__What to produce__
Reprint all of the data below exactly as shown and skip every image.

=== Material provided ===

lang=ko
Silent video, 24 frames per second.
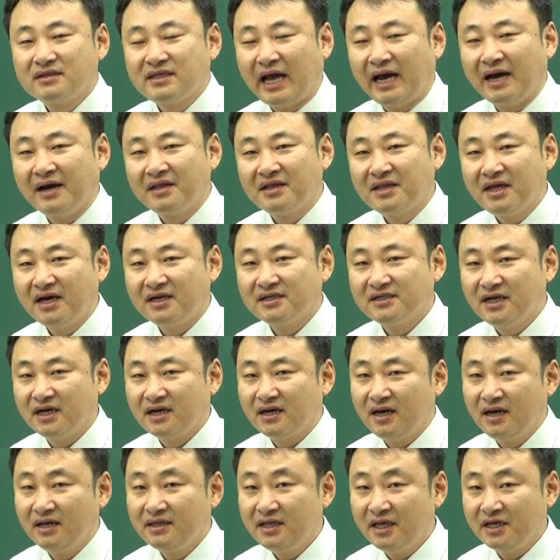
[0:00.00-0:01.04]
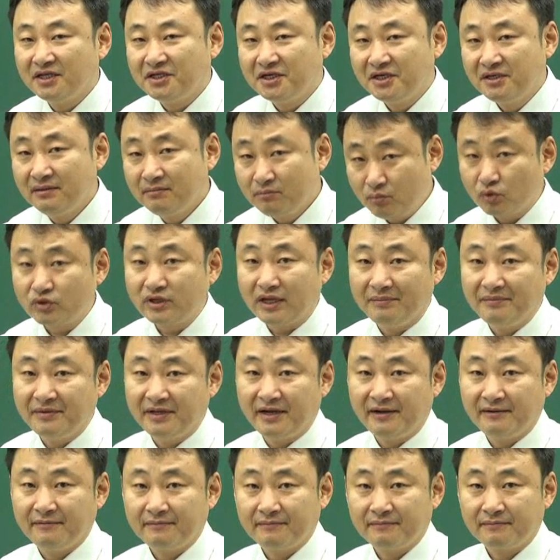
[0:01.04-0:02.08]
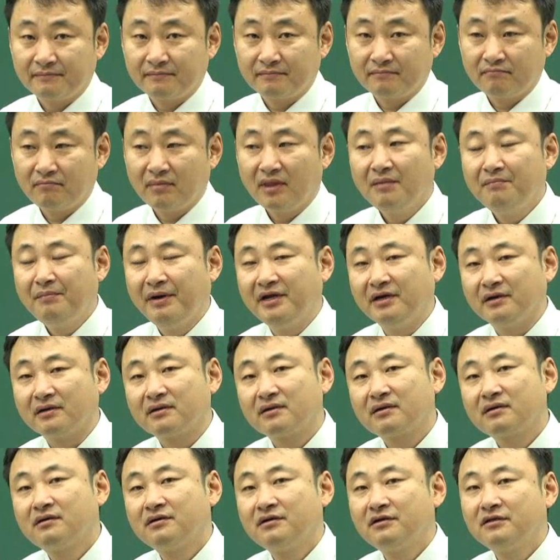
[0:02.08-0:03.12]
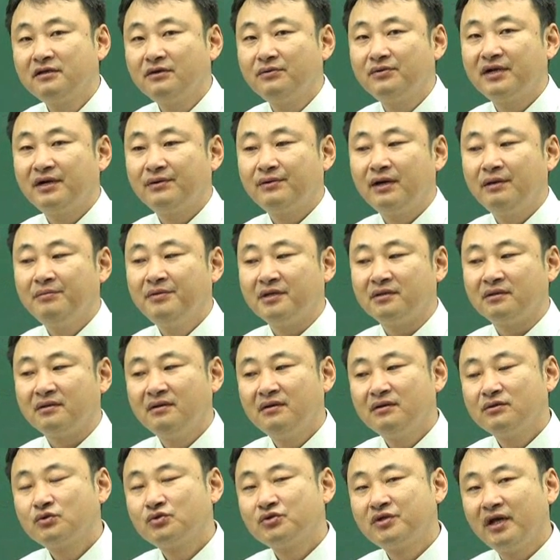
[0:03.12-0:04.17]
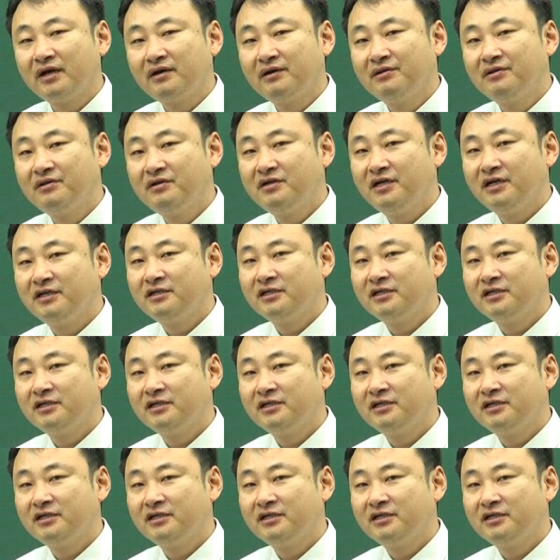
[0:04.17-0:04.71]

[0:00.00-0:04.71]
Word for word: 당사자가 되질 못합니다. 만약 그런 경우라고 하면 주택 건설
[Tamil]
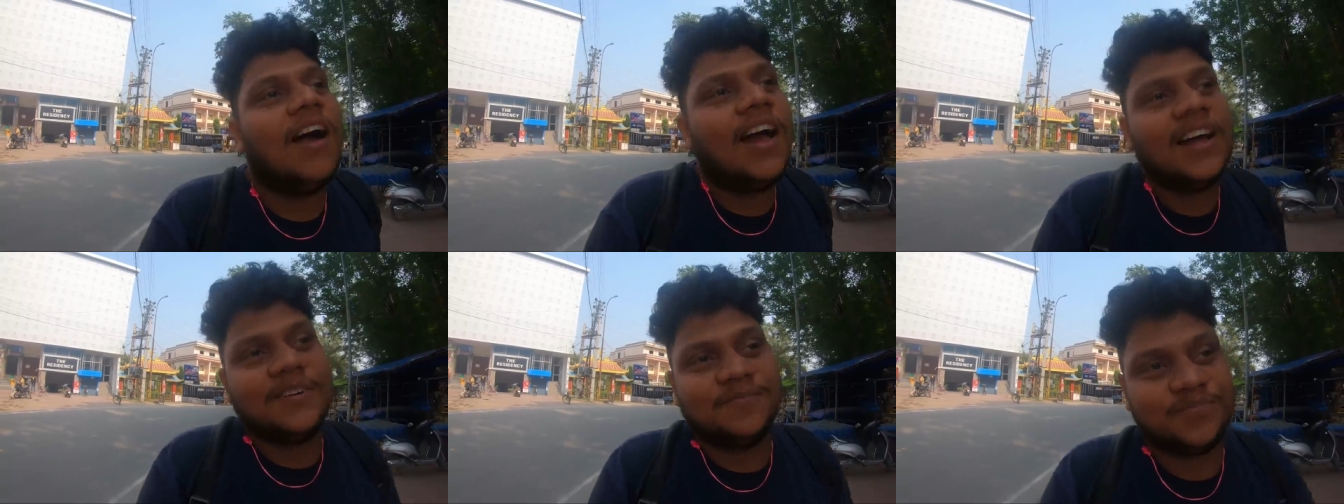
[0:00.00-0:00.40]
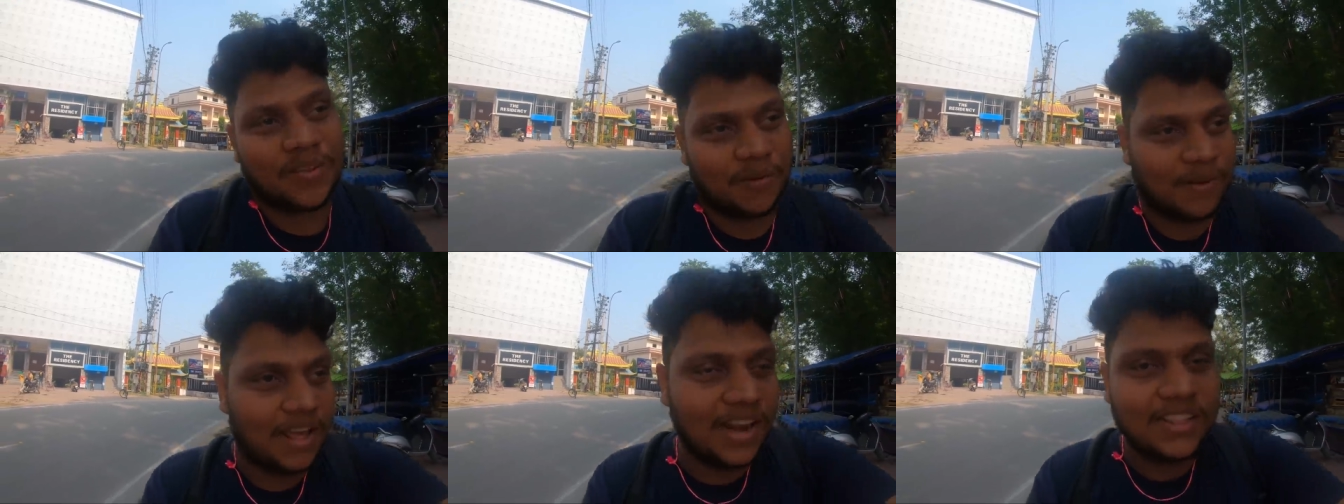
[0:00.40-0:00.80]
ஆ
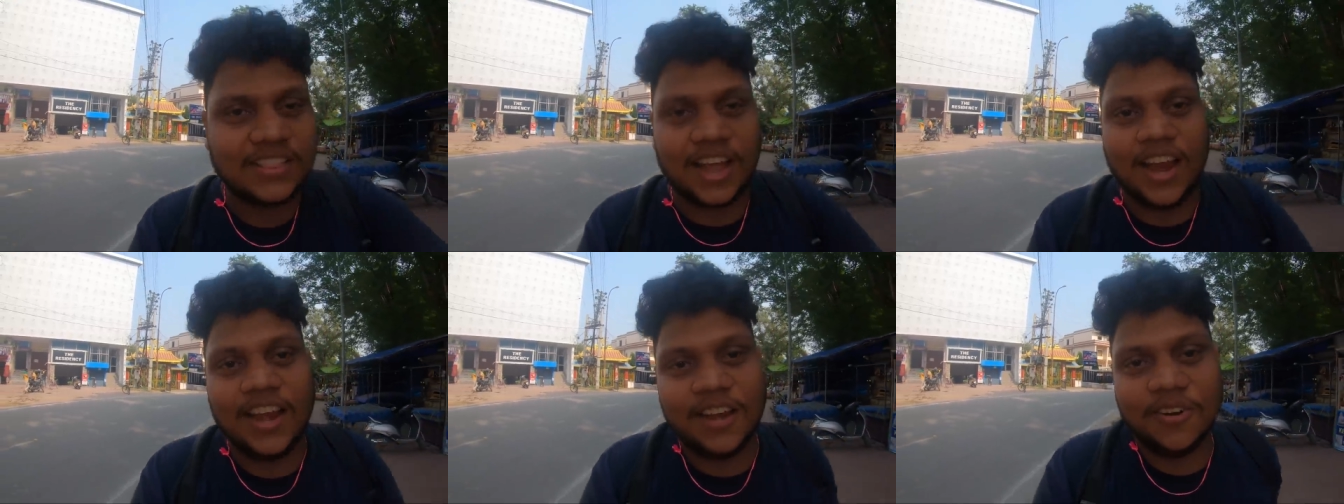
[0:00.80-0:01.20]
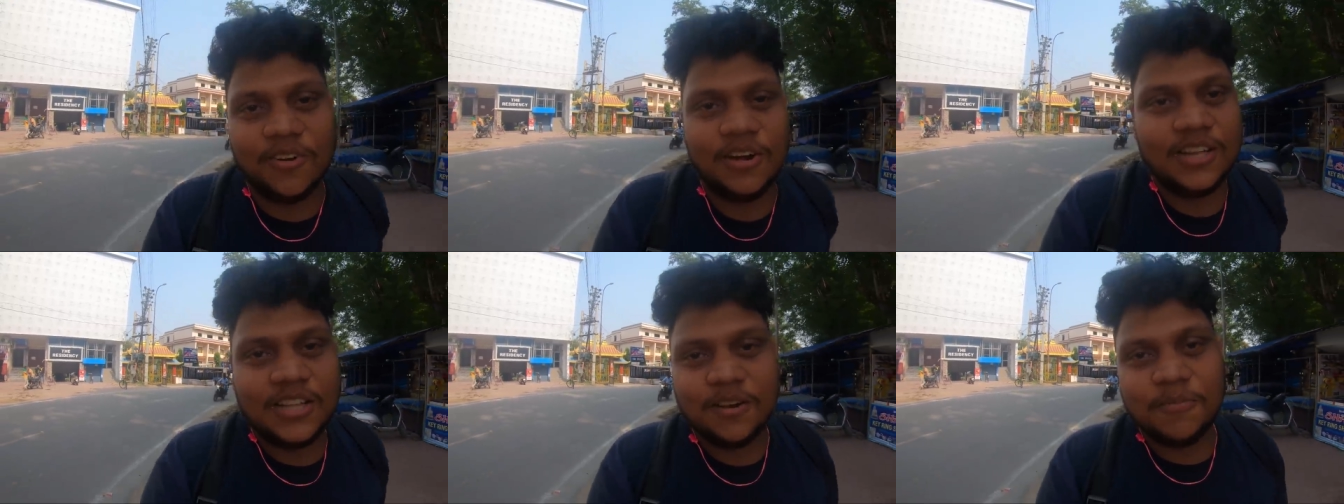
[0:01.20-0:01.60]
நம்ம நேரம் தாய்லாந்து
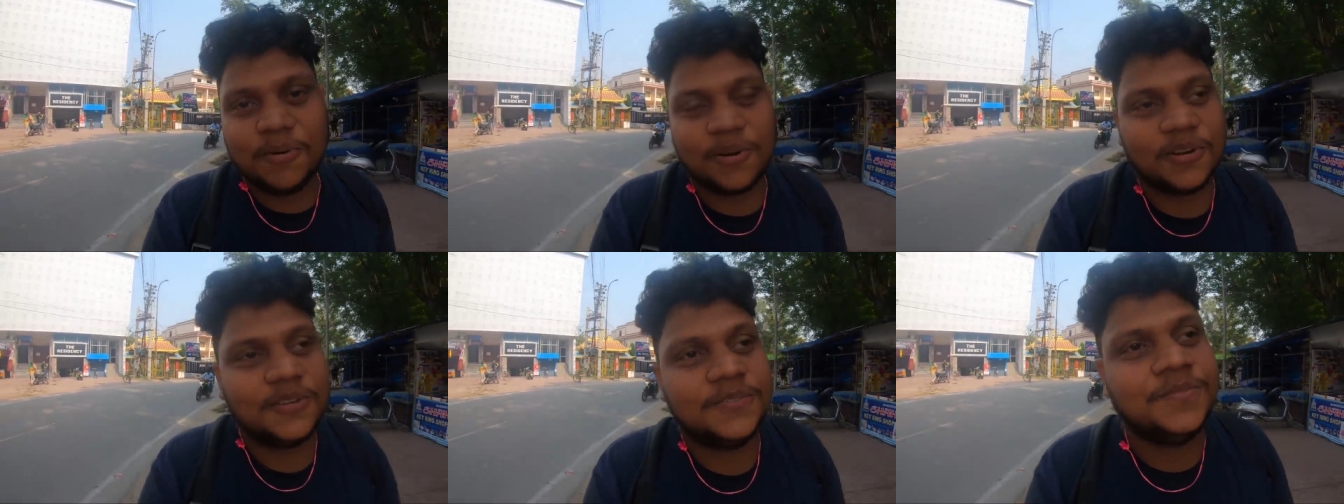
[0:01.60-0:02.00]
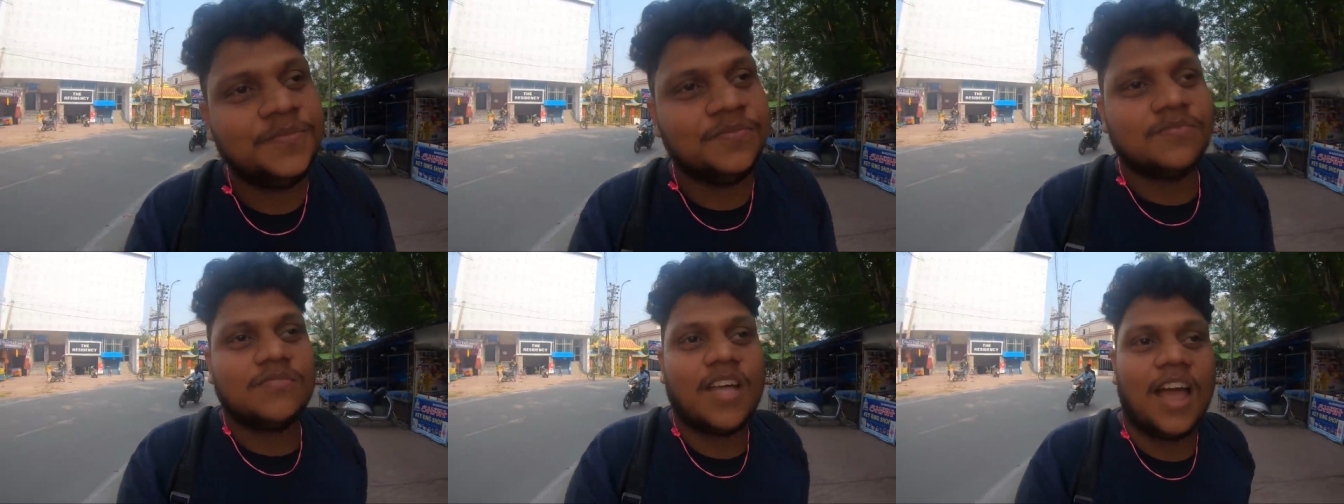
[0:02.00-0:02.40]
கோயிலுக்கு தான் போகிறோம்
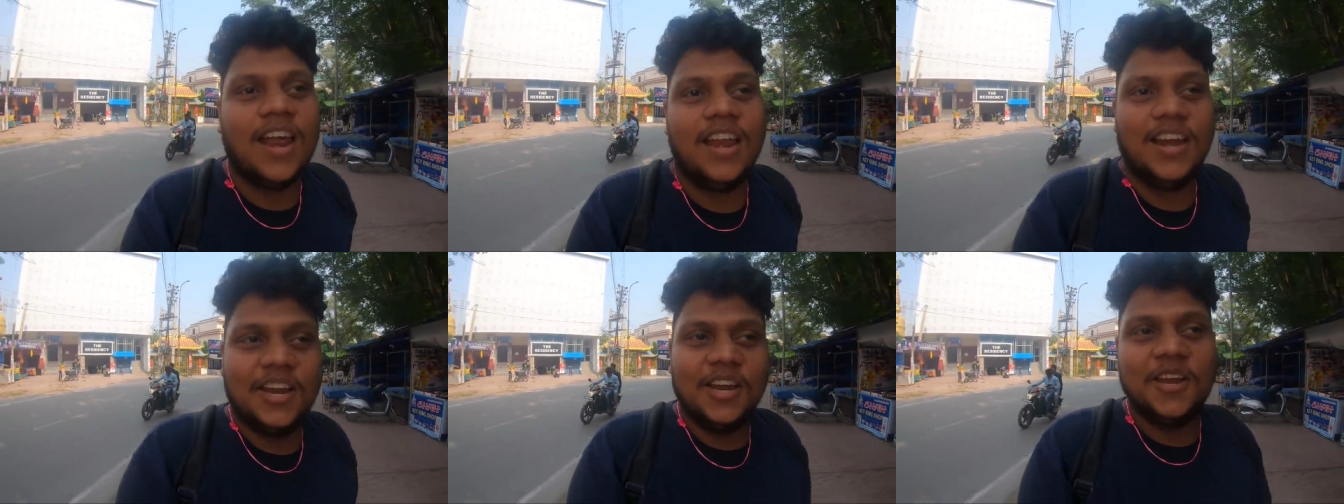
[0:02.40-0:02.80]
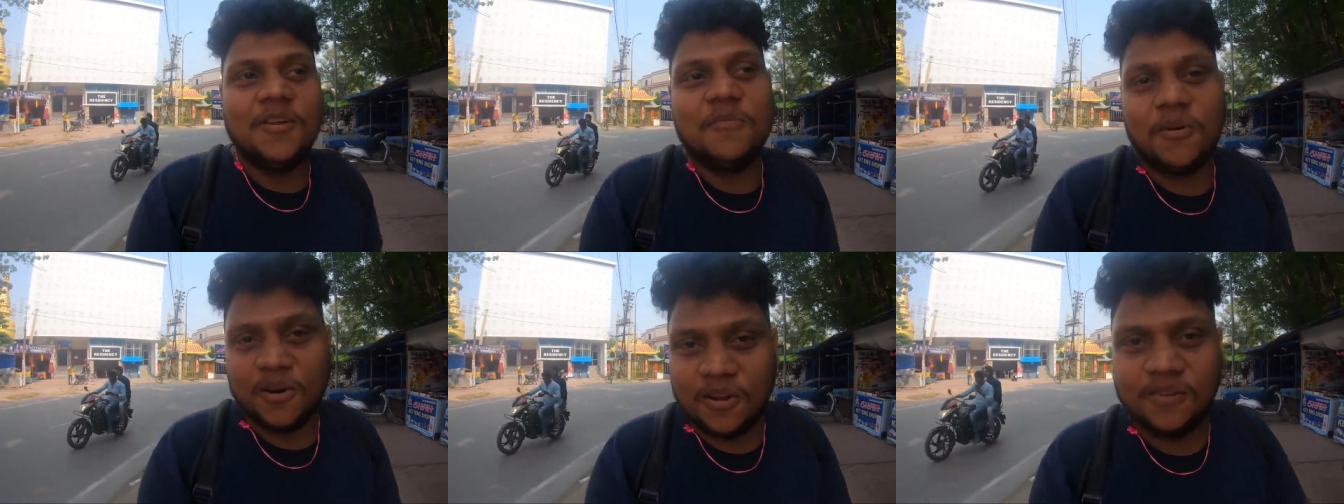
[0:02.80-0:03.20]
தாய்லாண்டுக்கு
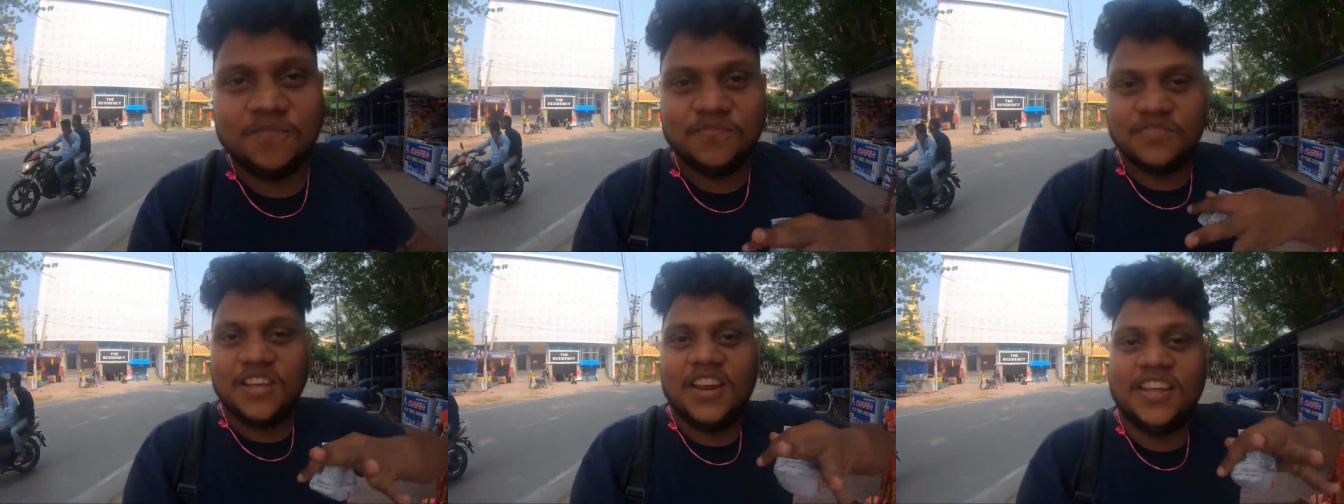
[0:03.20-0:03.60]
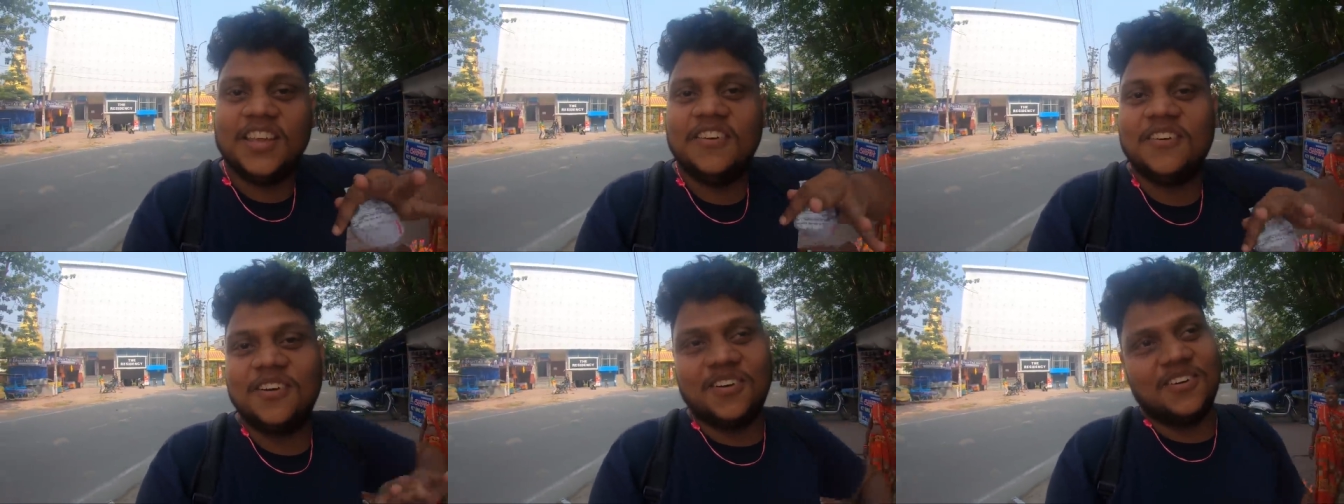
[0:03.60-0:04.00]
இன்னைக்கு போகிறோம்
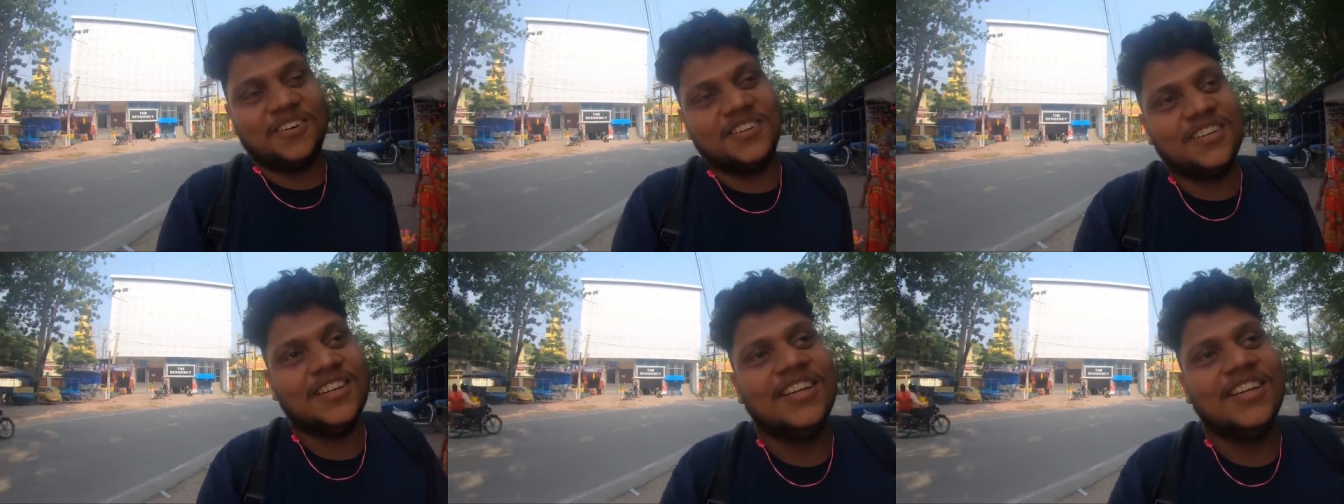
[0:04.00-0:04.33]
பெருக்கி விடுறோம்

===

__Exercise output__
lang=ko
Silent video, 24 frames per second.
[0:00.00-0:01.04]
[0:01.04-0:02.08]
[0:02.08-0:03.12]
[0:03.12-0:04.17]
[0:04.17-0:04.71]

[0:00.00-0:04.71]
Word for word: 당사자가 되질 못합니다. 만약 그런 경우라고 하면 주택 건설
[Tamil]
[0:00.00-0:00.40]
[0:00.40-0:00.80]
ஆ
[0:00.80-0:01.20]
[0:01.20-0:01.60]
நம்ம நேரம் தாய்லாந்து
[0:01.60-0:02.00]
[0:02.00-0:02.40]
கோயிலுக்கு தான் போகிறோம்
[0:02.40-0:02.80]
[0:02.80-0:03.20]
தாய்லாண்டுக்கு
[0:03.20-0:03.60]
[0:03.60-0:04.00]
இன்னைக்கு போகிறோம்
[0:04.00-0:04.33]
பெருக்கி விடுறோம்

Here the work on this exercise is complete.